UFFICIO NAZIONALE PER L'EDUCAZIONE, LA SCUOLA E L'UNIVERSITÀ
DELLA CONFERENZA EPISCOPALE ITALIANA

«Via le parole guerra e violenza dai nostri dizionari»

In Piazza di Spagna i “Giovani per la Pace”: il sit-in dei giovani studenti romani organizzato dalla Comunità di Sant’Egidio
14 Aprile 2022

Poche parole, tanti gesti. Ieri, in una calda mattinata di primavera, erano una nuvola di colori i ragazzi delle scuole medie di Roma, riuniti a piazza di Spagna per il “ Peace mob” di Sant’Egidio. Manifestazioni per la fine del conflitto in Ucraina, quelle organizzate dai “Giovani per la Pace”, che sono diventate a Roma ormai un appuntamento fisso di queste settimane, dopo il sit-in a piazza del Campidoglio e i raduni a piazza Vittorio.

«Siamo qui perché vogliamo che in tutto il mondo si scenda in strada per chiedere la pace», dice Gabriele, 13 anni, prima di salire sul palchetto allestito davanti alla scalinata di Trinità de’ Monti, insieme ad Eleonora, di 14. «La guerra uccide tante persone innocenti – hanno ricordato i due giovanissimi al microfono, emozionati, – noi ragazzi diciamo stop alle bombe! ». Poi, quando srotolano davanti alla fontana della Barcaccia i teloni con i colori della pace, inizia la festa. Già perché la pace per gli adolescenti, più che tante parole, è qualcosa che si vede, si ascolta, si tocca.

«Siamo nati senza guerra, vogliamo anche invecchiarci», si legge su uno dei tanti cartelloni colorati che i ragazzi muovono a tempo di musica. Sono più di cento, da circa dieci scuole della città, e sono molto attenti. Cala il silenzio soltanto quando è il momento di ascoltare le testimonianze di chi ha vissuto la tragedia di un conflitto sulla propria pelle. Per primo il racconto della piccola Maria, fuggita dalla Siria, che ha visto cadere bombe accanto a casa sua. Poi è stato il turno di Lea Polgar, donna ebrea di 89 anni e testimone della Shoah, che, rivolta ai giovani, ha pesato ogni parola. «Ricordo a Roma gli aerei nemici che attraversavano il cielo, quasi oscurandolo, diretti verso il nord Italia, – ha raccontato,– tremava la casa e tremavo io, perché avevo una paura terribile». Poi ha chiesto ai ragazzi di combattere l’indifferenza, di coinvolgere i compagni ucraini nelle loro vite per alleviare le sofferenze di chi piange.
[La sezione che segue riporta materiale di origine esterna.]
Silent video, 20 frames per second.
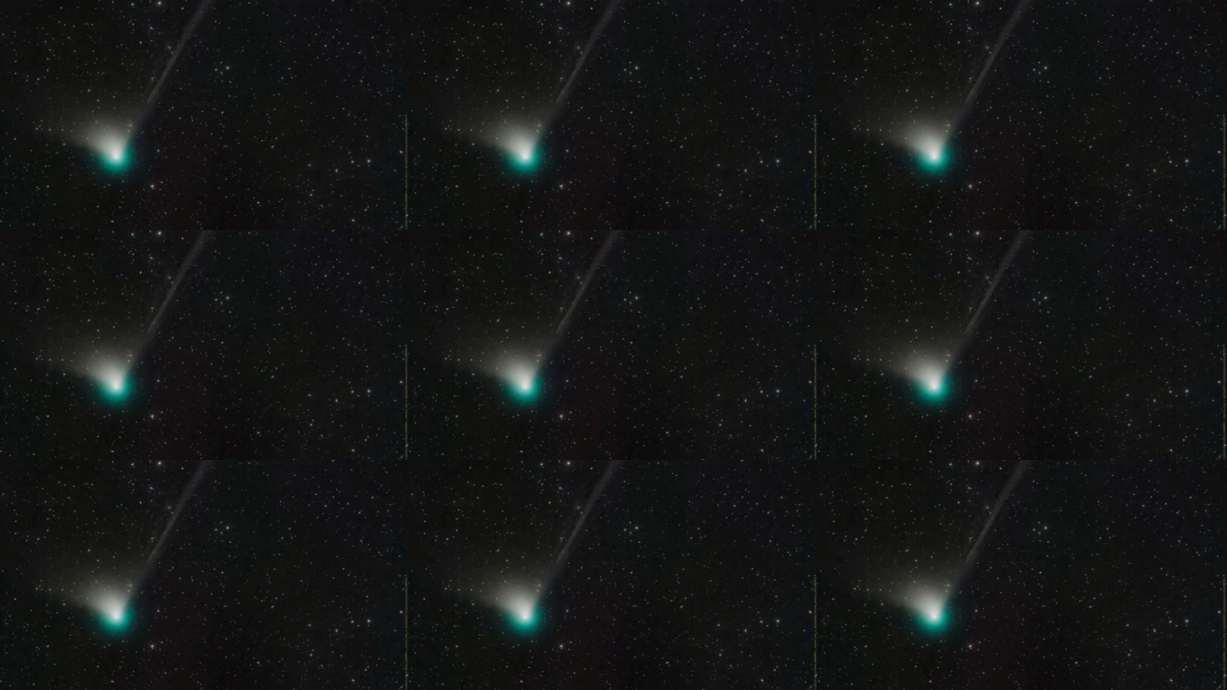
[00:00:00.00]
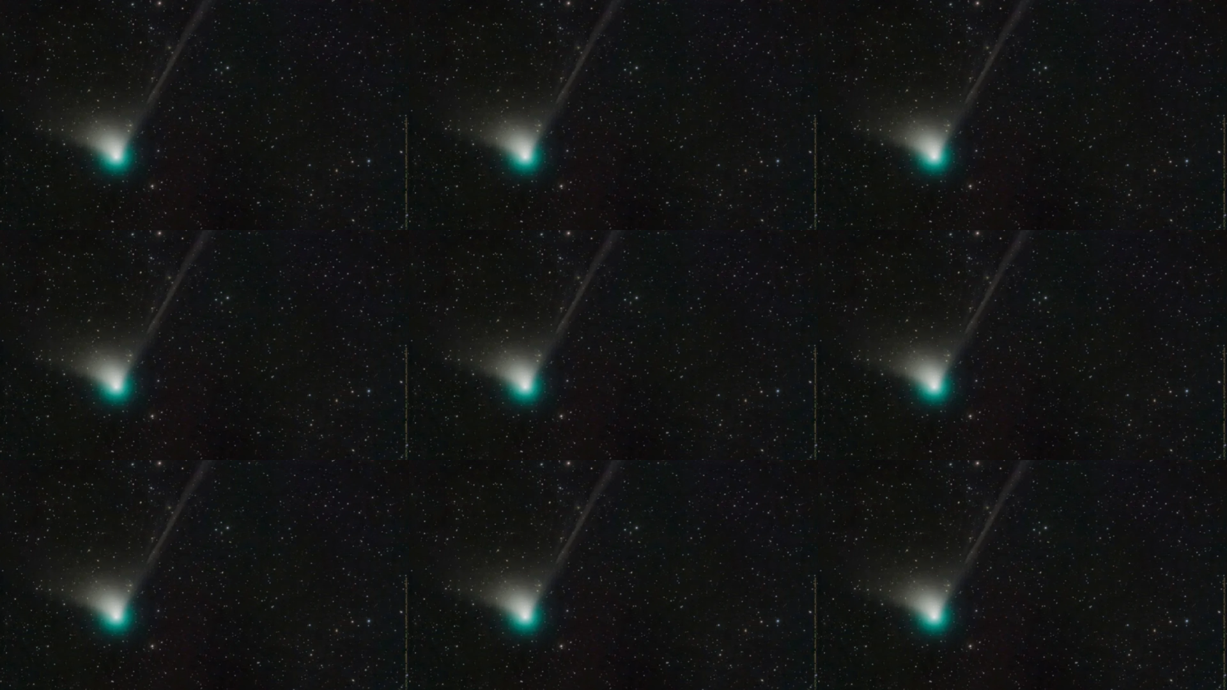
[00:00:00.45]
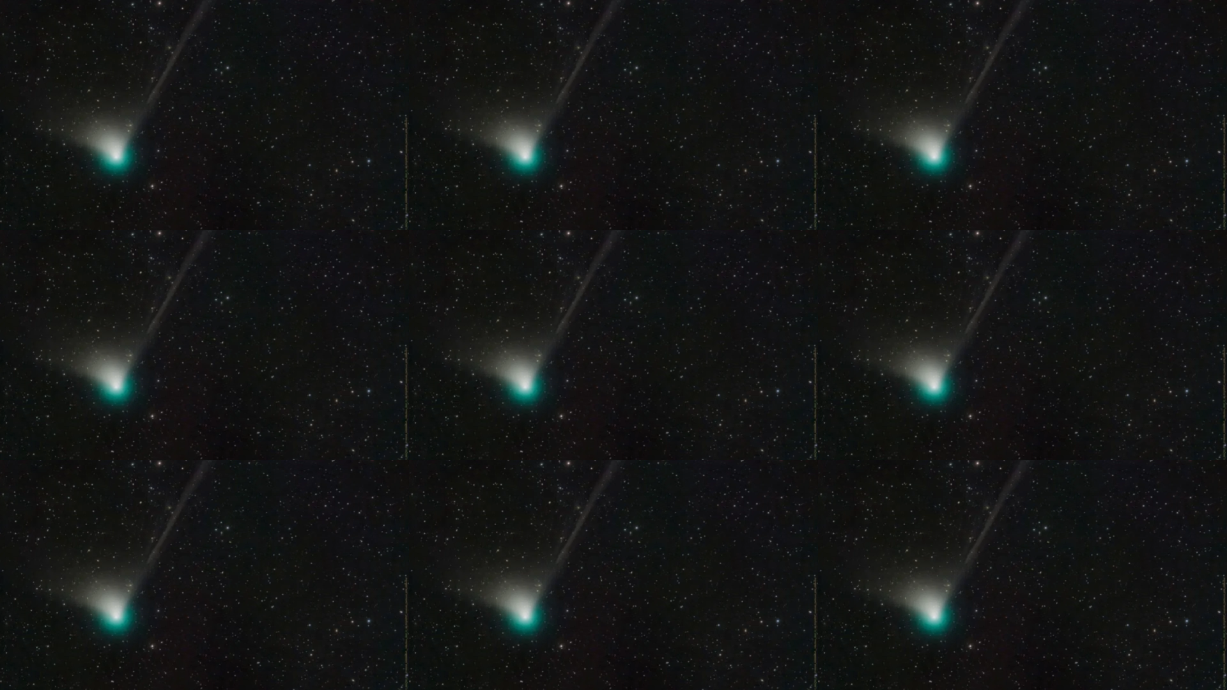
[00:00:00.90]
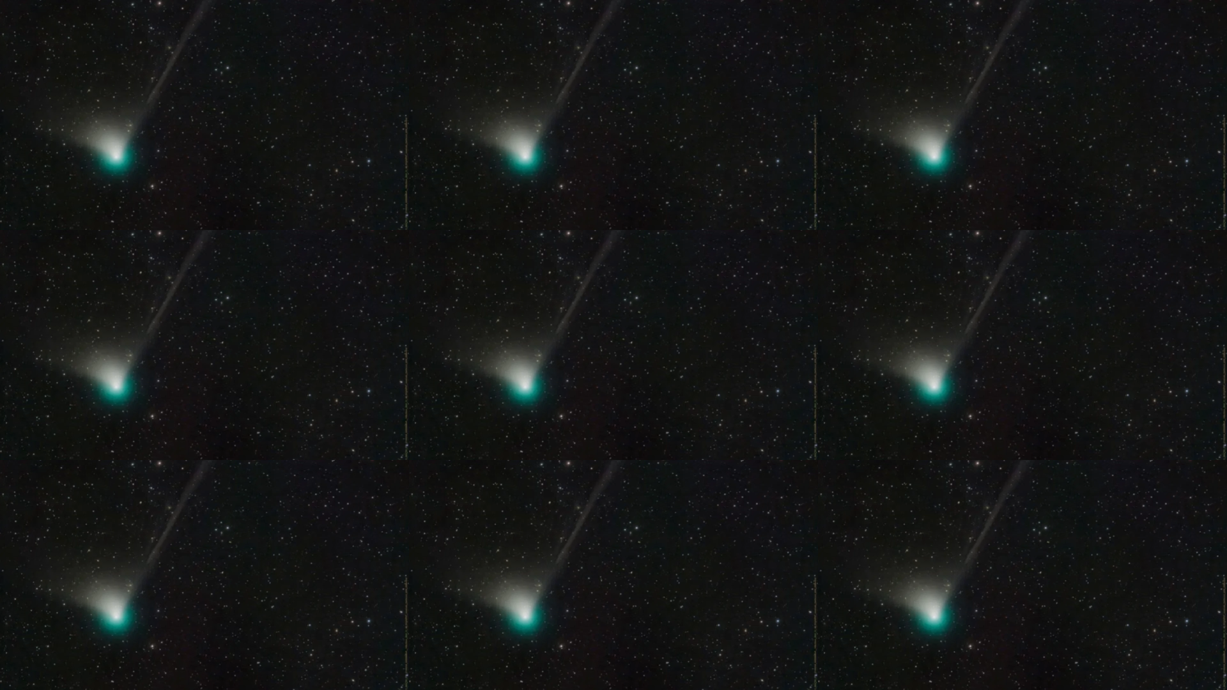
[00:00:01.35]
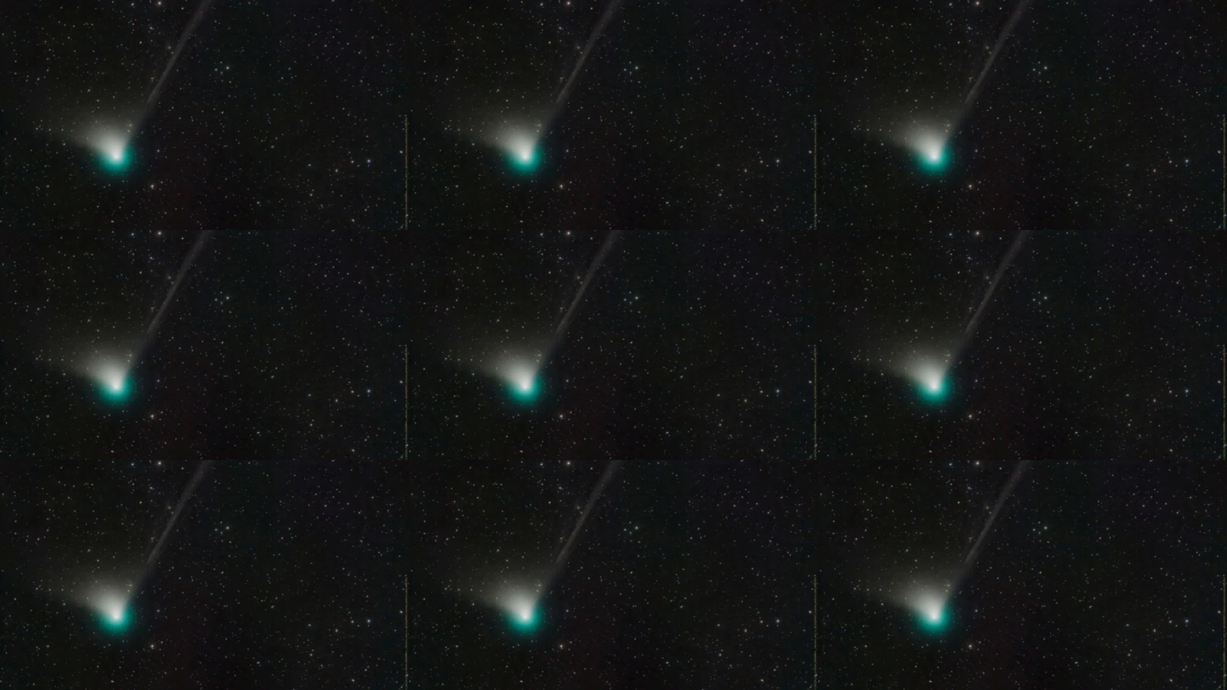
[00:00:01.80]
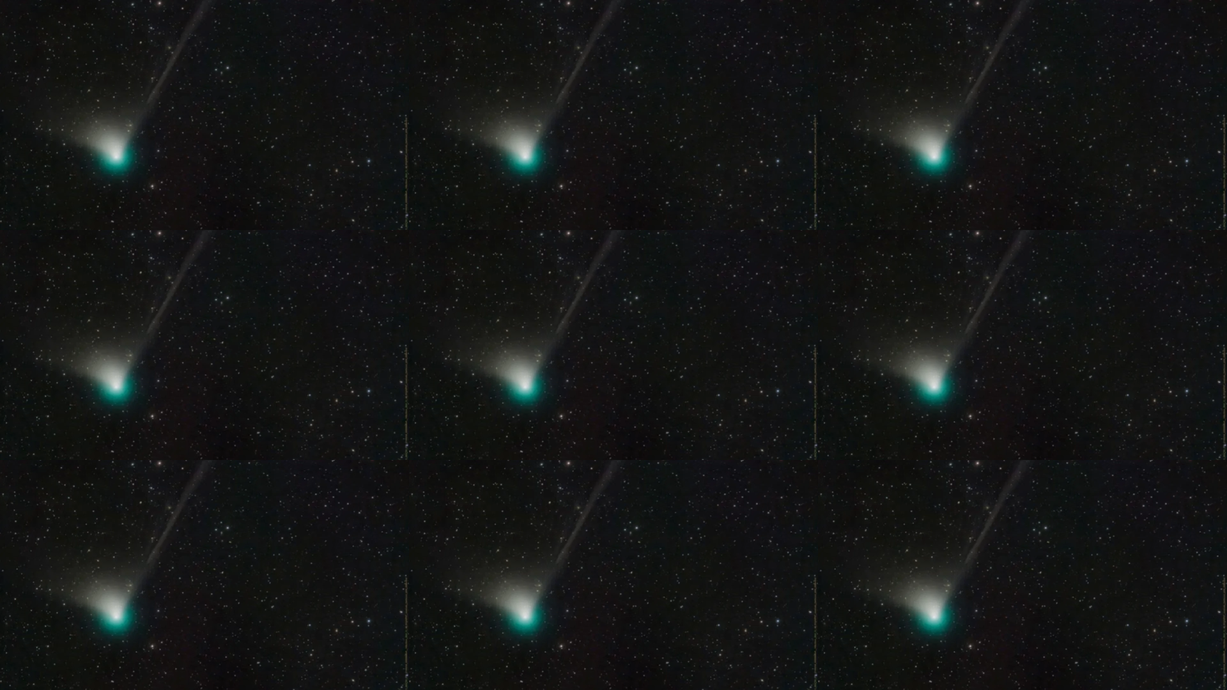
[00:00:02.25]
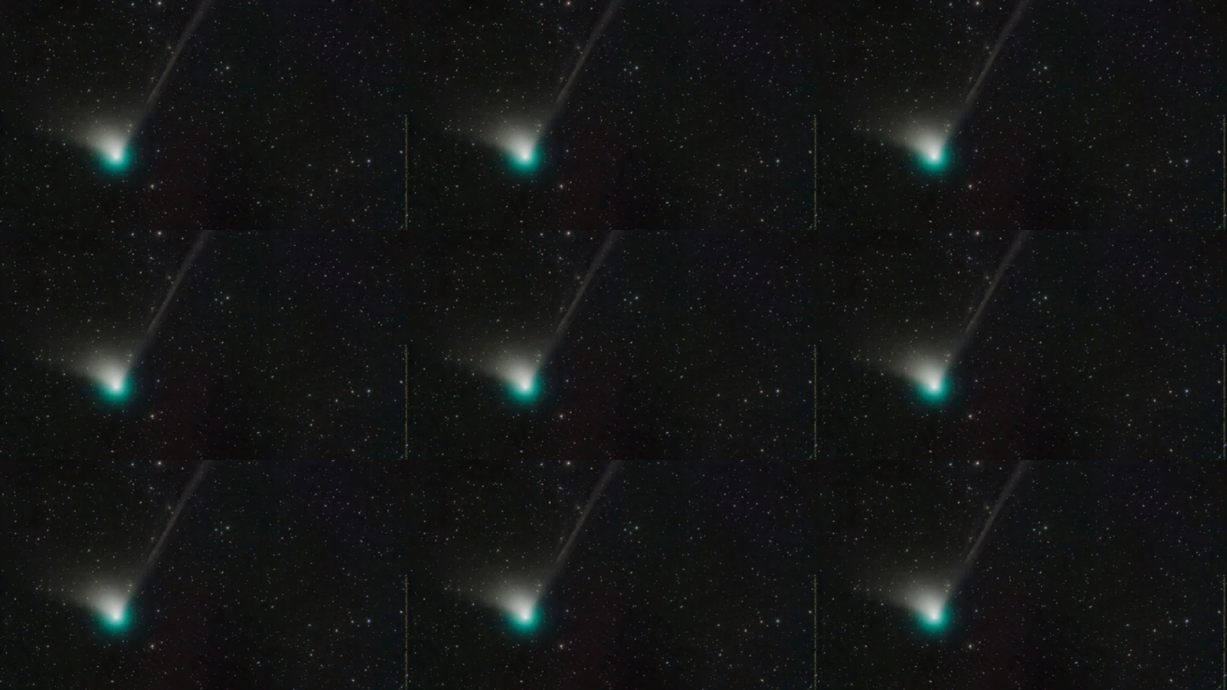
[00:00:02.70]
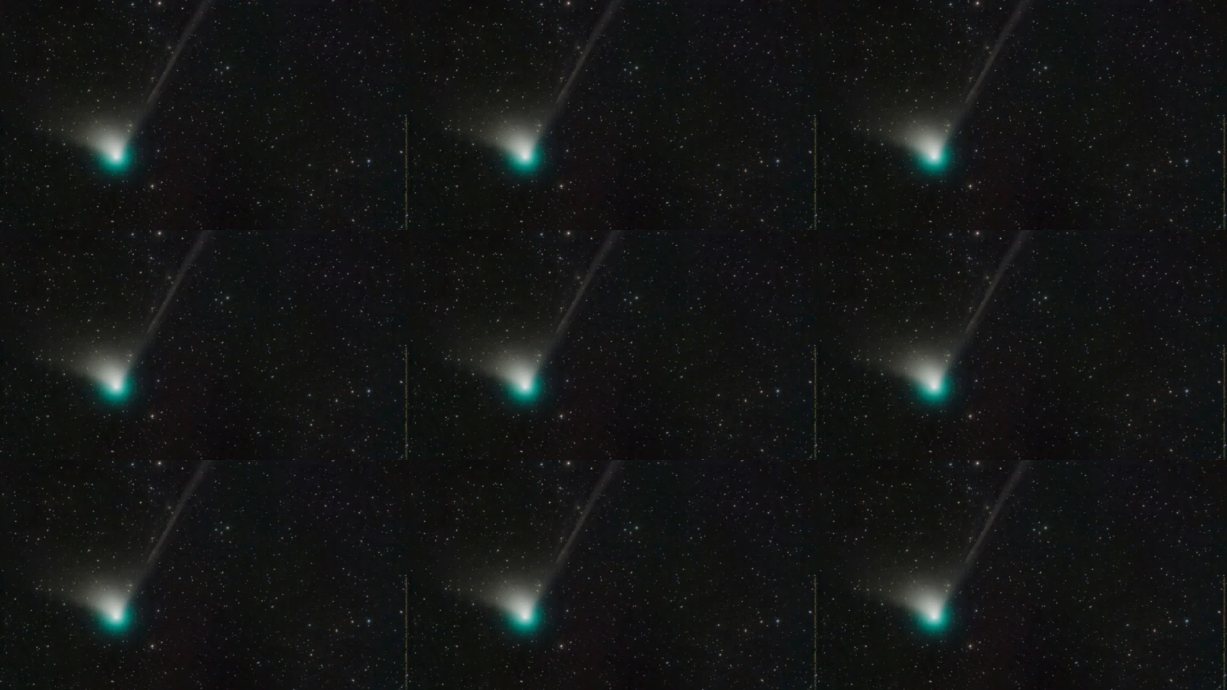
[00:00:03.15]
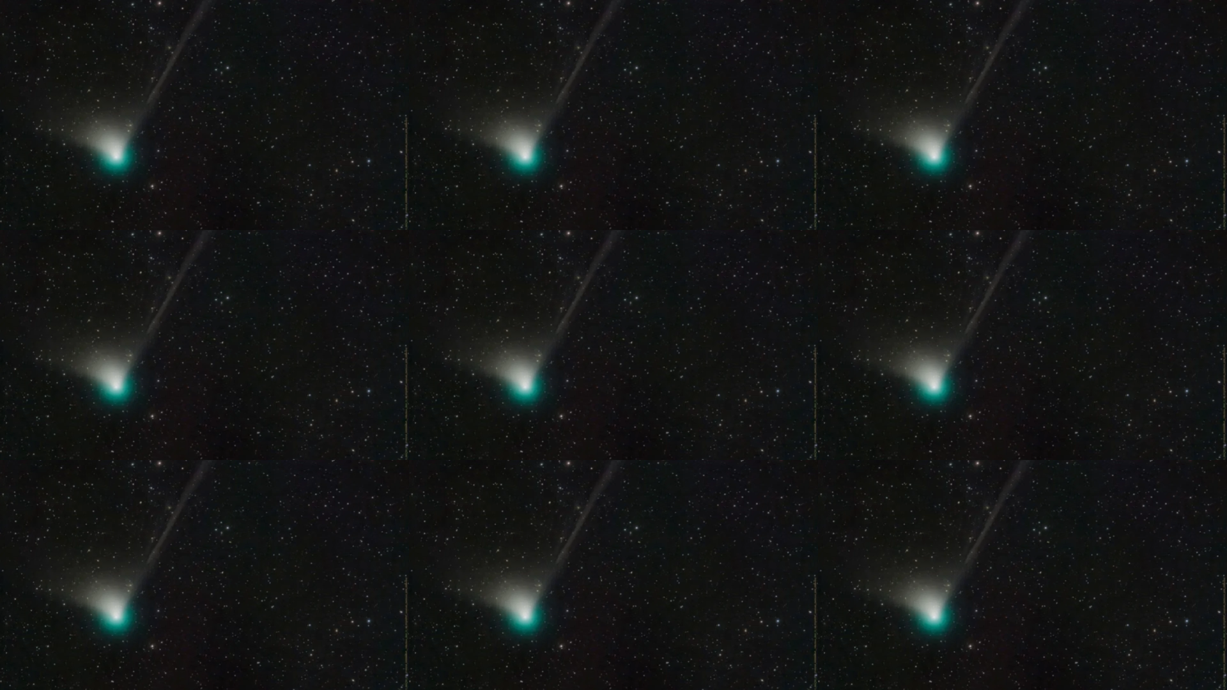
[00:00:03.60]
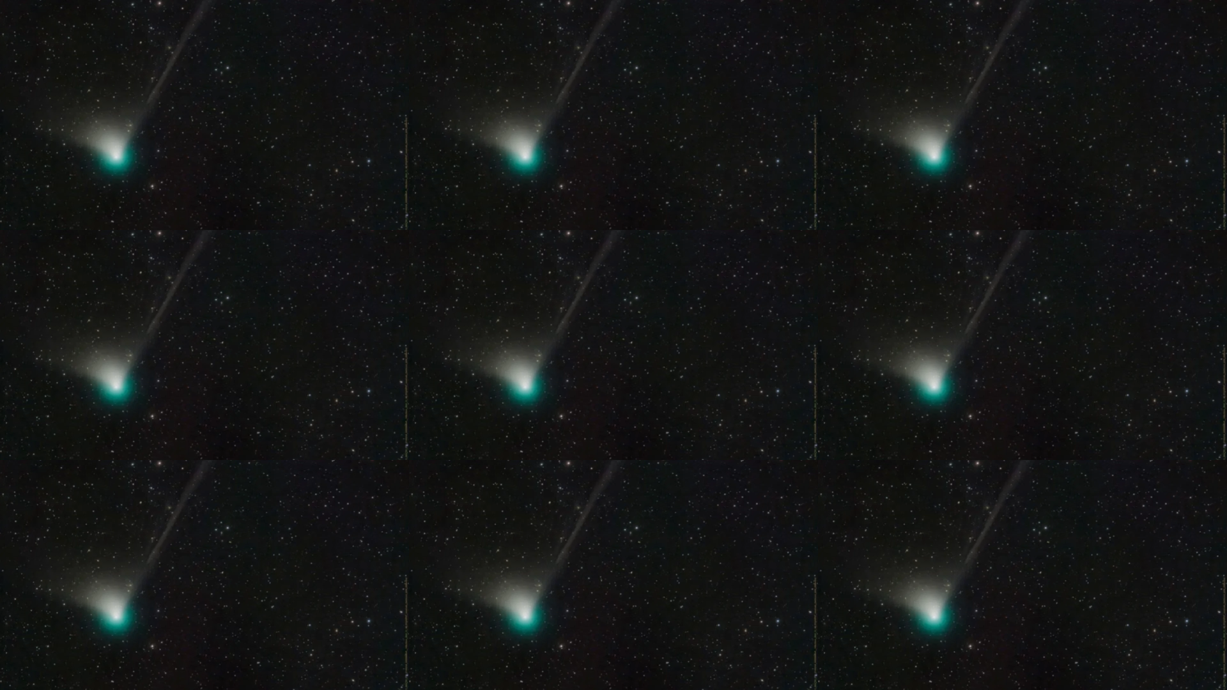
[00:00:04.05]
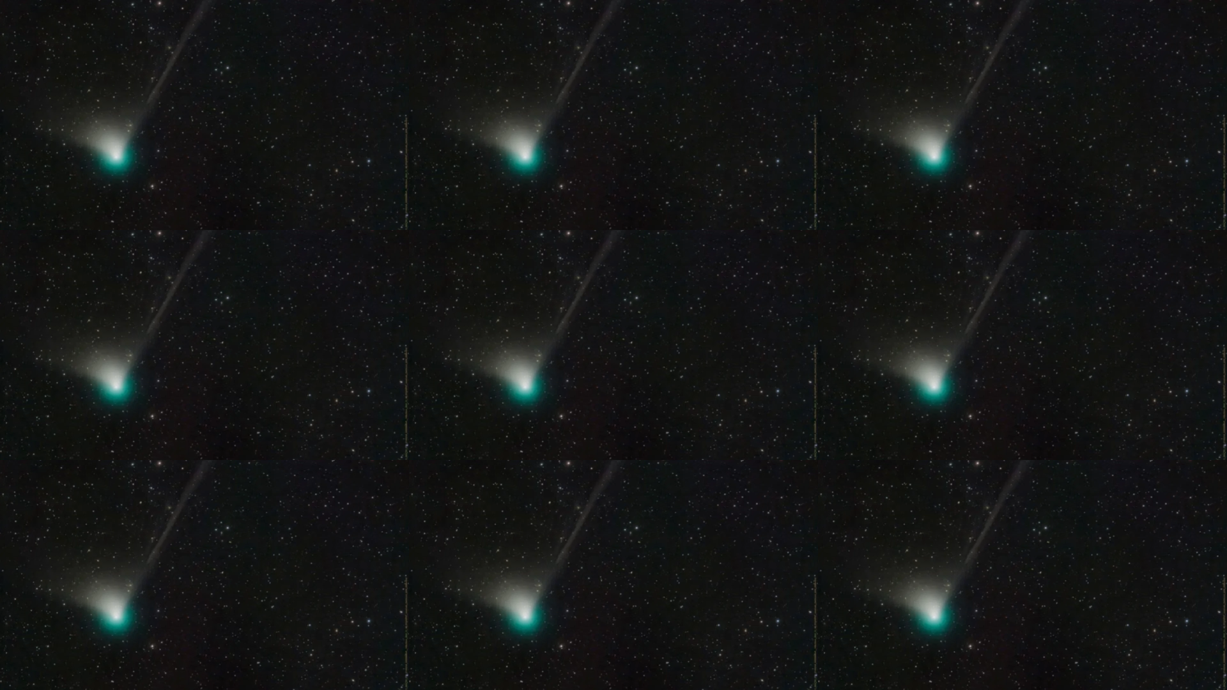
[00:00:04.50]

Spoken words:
[unreadable: no face in view]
Come Julia e Lilia, di 15 e 17 anni, ucraine a Roma da alcuni anni, ma spezzate a metà, con parte della famiglia a Leopoli. «I nostri padri sono a combattere, – dicono, – Perché tutto questo? Noi siamo una nazione pacifica». Alcuni dei presenti erano poco più che bambini. Arianna e Paolo frequentano la prima media all’istituto Visconti. «Non capiscono che russi e ucraini sono popoli fratelli, – dice seria la ragazza, – che senso ha uccidersi tra fratelli? ». Paolo ascolta e poi interviene: «Gli accordi tra gli Stati servono, sicuramente, ma i soldati devono mettere giù le armi adesso». Quello che gli adolescenti possono fare, hanno spiegato i due 12enni, è «organizzare e partecipare a flash mob come questo». Le professoresse guardano i giovani alunni mentre agitano gli striscioni. «I cartelloni li abbiamo fatti insieme in classe», racconta una docente di matematica del Visconti. Poi Gabriele, 14 anni, legge la lettera dei Giovani per la Pace. «Oggi ci uniamo all’appello di Papa Francesco, – dice – e chiediamo una 'tregua pasquale' al conflitto in Ucraina. Vogliamo un mondo in cui violenza e razzismo, non siano più nei nostri dizionari».